Colin-b / httpx_auth

Authentication classes to be used with httpx
MIT License
114 stars 26 forks source link

thoughts on async implementation #72

Open rafalkrupinski opened 7 months ago

rafalkrupinski commented 7 months ago

Thank you @Colin-b and all contributors for this awesome package!

Just wanted to share some thoughts on possibility of async OAuth2 flow. I don't know all the corner cases this package handles, so please let me know whenever I write something naive.

  1. OAuth2 flows use a global cache with a (threading) lock. It's a problem for async code (https://github.com/Colin-b/httpx_auth/pull/48#issuecomment-1031194339), but also doesn't seem necessary. The token and lock could be simply instance variables. The only problem that that I can think of, is when user creates multiple instances with the same auth server and key. Is there a valid case for such usage?
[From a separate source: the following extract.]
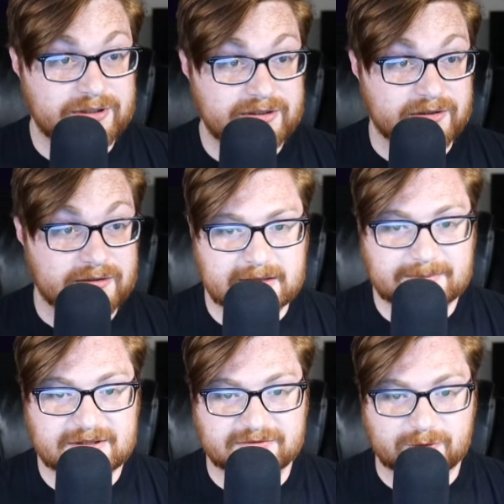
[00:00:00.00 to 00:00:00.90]
here.
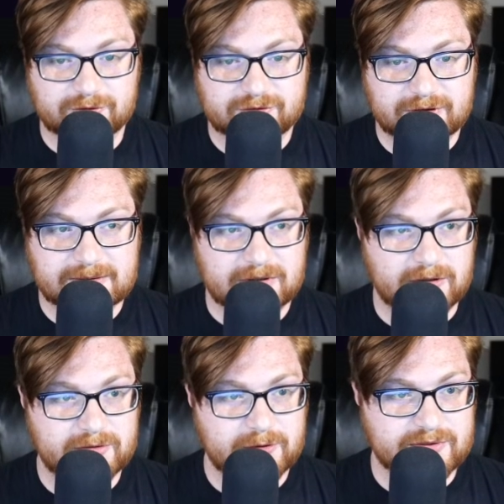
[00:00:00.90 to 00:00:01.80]
Let me hit full screen mode.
  2. Actually the cache holds two locks, one for accessing cache, the other for refreshing the lock. Again this seem unnecessary:

    • when token is valid, the first concurrent call can acquire lock, check expiry and release it, while others wait for a short time.
    • when token is expired, the first concurrent call can acquire the lock, check expiry and refresh the token, while others have to wait until it finishes
  3. The OAuth2 flows use locks within .auth_flow() method, against the Auth documentation.

    If the authentication scheme does I/O such as disk access or network calls, or uses synchronization primitives such as locks, you should override .sync_auth_flow() and/or .async_auth_flow() instead of .auth_flow() to provide specialized implementations that will be used by Client and AsyncClient respectively.

    This is addressed in #48 patch. Having two locks makes sense when storage and refresh were split. In this case acquiring the refresh lock could be pulled to .a/sync_auth_flow().

  4. .auth_flow(), via .request_new_token() uses own instance of httpx.Client. Again, it doesn't seem necessary. Httpx already provides a/sync-portable protocol for making HTTP requests from Auth instances: response = yield request.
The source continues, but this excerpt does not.